Problem requirements: Please write out the listing again, keeping every character the same.
Start of Block
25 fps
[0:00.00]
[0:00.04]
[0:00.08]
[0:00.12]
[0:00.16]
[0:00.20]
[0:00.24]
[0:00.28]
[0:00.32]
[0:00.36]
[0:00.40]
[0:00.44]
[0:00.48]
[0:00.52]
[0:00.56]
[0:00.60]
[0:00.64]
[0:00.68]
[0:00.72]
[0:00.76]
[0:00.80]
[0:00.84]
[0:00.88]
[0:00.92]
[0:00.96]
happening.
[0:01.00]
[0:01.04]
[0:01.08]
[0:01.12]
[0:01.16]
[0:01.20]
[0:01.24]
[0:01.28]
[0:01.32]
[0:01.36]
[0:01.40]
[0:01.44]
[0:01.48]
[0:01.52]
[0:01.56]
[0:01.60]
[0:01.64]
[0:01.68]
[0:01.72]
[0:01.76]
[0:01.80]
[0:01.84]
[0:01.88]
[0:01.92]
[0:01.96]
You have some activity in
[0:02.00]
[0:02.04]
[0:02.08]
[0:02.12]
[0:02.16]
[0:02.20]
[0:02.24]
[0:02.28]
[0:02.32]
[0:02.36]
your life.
End of Block
Response area:
25 fps
[0:00.00]
[0:00.04]
[0:00.08]
[0:00.12]
[0:00.16]
[0:00.20]
[0:00.24]
[0:00.28]
[0:00.32]
[0:00.36]
[0:00.40]
[0:00.44]
[0:00.48]
[0:00.52]
[0:00.56]
[0:00.60]
[0:00.64]
[0:00.68]
[0:00.72]
[0:00.76]
[0:00.80]
[0:00.84]
[0:00.88]
[0:00.92]
[0:00.96]
happening.
[0:01.00]
[0:01.04]
[0:01.08]
[0:01.12]
[0:01.16]
[0:01.20]
[0:01.24]
[0:01.28]
[0:01.32]
[0:01.36]
[0:01.40]
[0:01.44]
[0:01.48]
[0:01.52]
[0:01.56]
[0:01.60]
[0:01.64]
[0:01.68]
[0:01.72]
[0:01.76]
[0:01.80]
[0:01.84]
[0:01.88]
[0:01.92]
[0:01.96]
You have some activity in
[0:02.00]
[0:02.04]
[0:02.08]
[0:02.12]
[0:02.16]
[0:02.20]
[0:02.24]
[0:02.28]
[0:02.32]
[0:02.36]
your life.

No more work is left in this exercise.